## Your objective
Reproduce the data below exactly as written. Pictures do not belong in the copy.

::: Supplied information

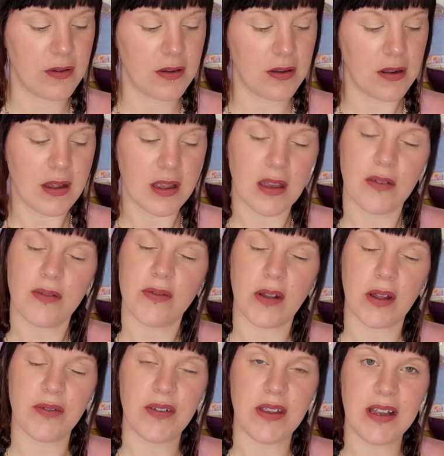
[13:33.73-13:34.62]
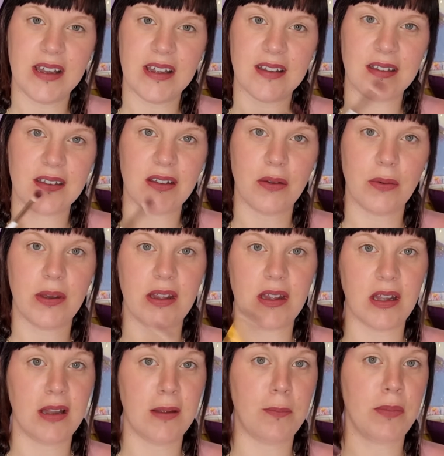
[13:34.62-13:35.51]
like fluffiness to it
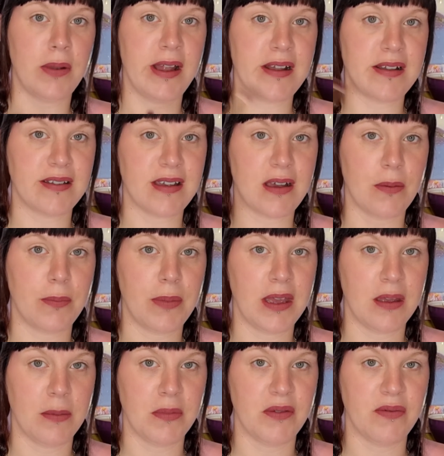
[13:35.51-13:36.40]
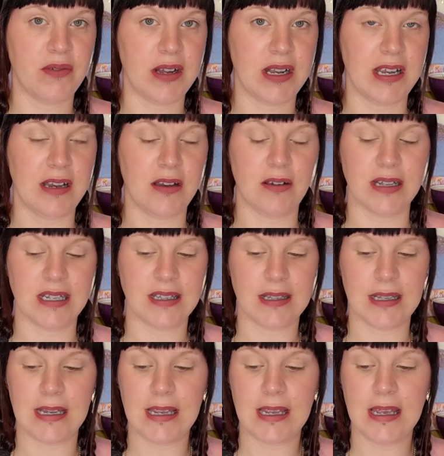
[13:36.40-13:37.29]
that it blends out pigment really
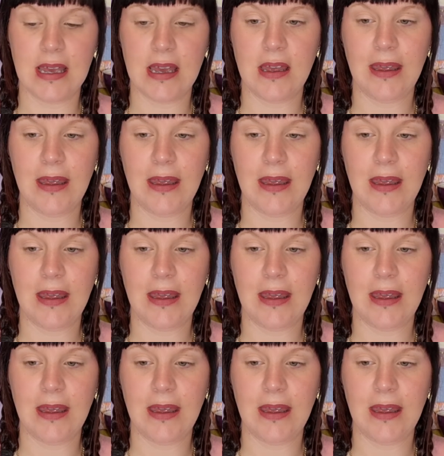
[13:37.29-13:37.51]
nicely,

::::::

## Solution to this task
[13:33.73-13:34.62]
[13:34.62-13:35.51]
like fluffiness to it
[13:35.51-13:36.40]
[13:36.40-13:37.29]
that it blends out pigment really
[13:37.29-13:37.51]
nicely,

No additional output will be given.